§ **WHAT TO DO**:
Without including any images, please transcribe all the lines below exactly.

--------

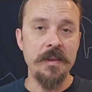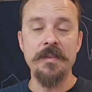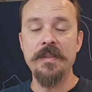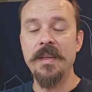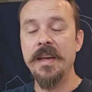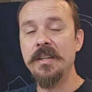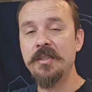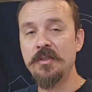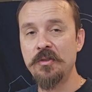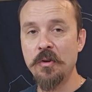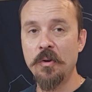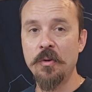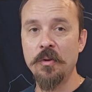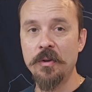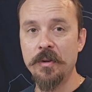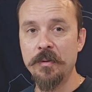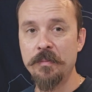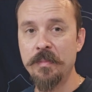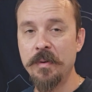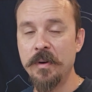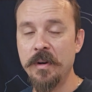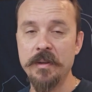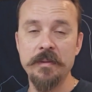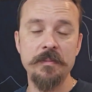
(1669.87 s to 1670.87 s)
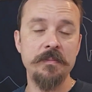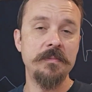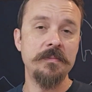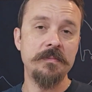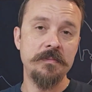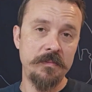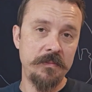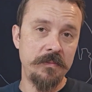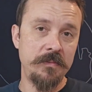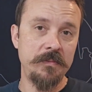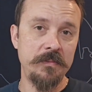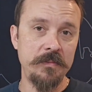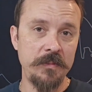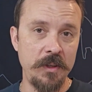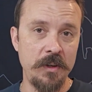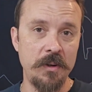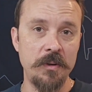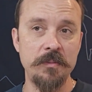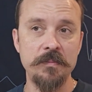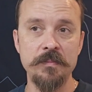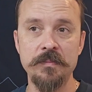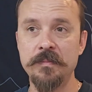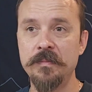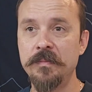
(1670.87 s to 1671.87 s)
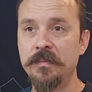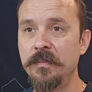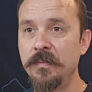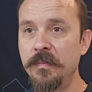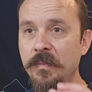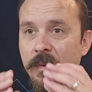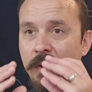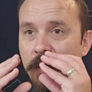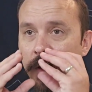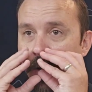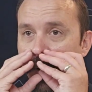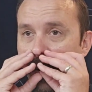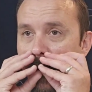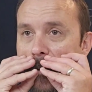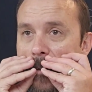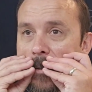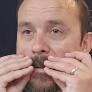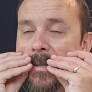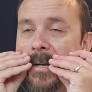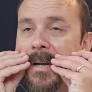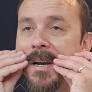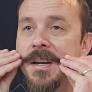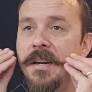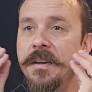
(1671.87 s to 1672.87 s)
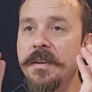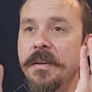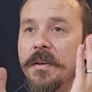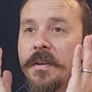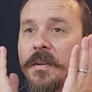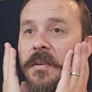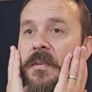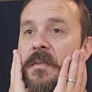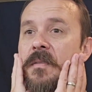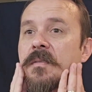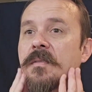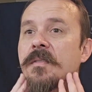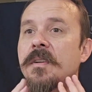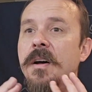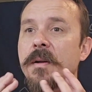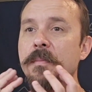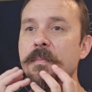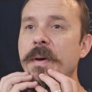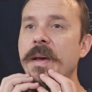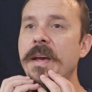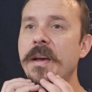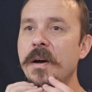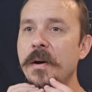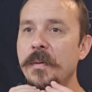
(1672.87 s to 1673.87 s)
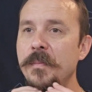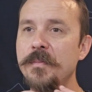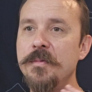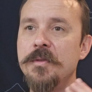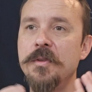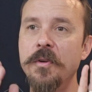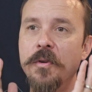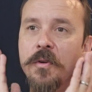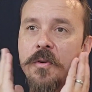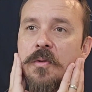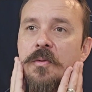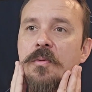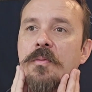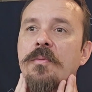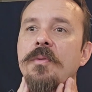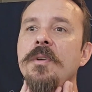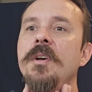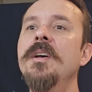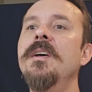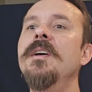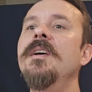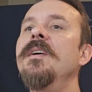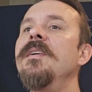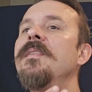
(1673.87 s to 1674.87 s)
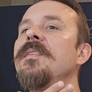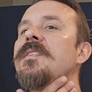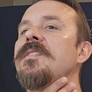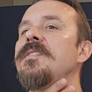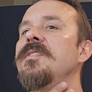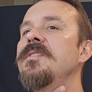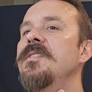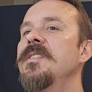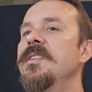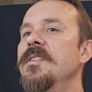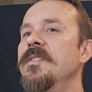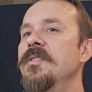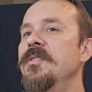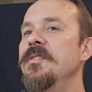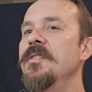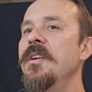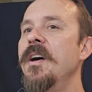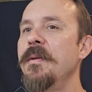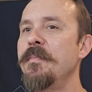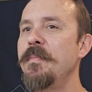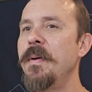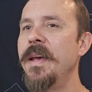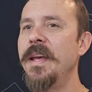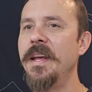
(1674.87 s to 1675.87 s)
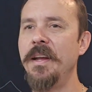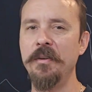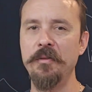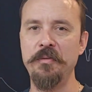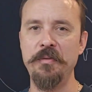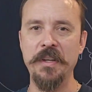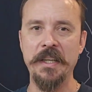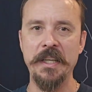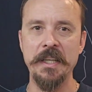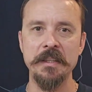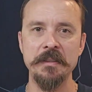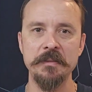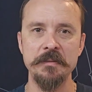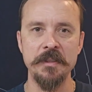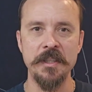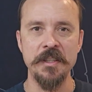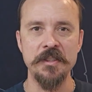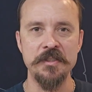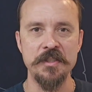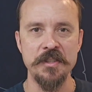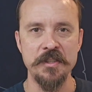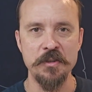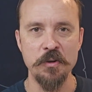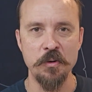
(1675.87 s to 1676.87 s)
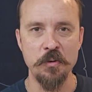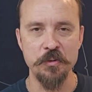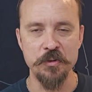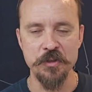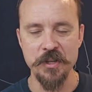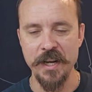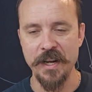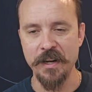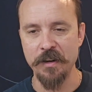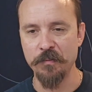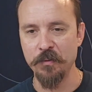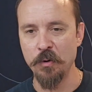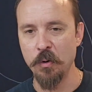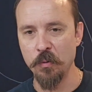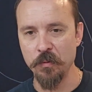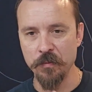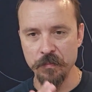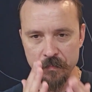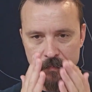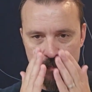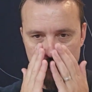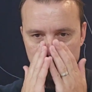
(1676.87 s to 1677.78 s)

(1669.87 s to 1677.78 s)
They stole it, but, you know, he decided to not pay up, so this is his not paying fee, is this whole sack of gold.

--------

§ **SOLUTION TO THIS TASK**:
(1669.87 s to 1670.87 s)
(1670.87 s to 1671.87 s)
(1671.87 s to 1672.87 s)
(1672.87 s to 1673.87 s)
(1673.87 s to 1674.87 s)
(1674.87 s to 1675.87 s)
(1675.87 s to 1676.87 s)
(1676.87 s to 1677.78 s)

(1669.87 s to 1677.78 s)
They stole it, but, you know, he decided to not pay up, so this is his not paying fee, is this whole sack of gold.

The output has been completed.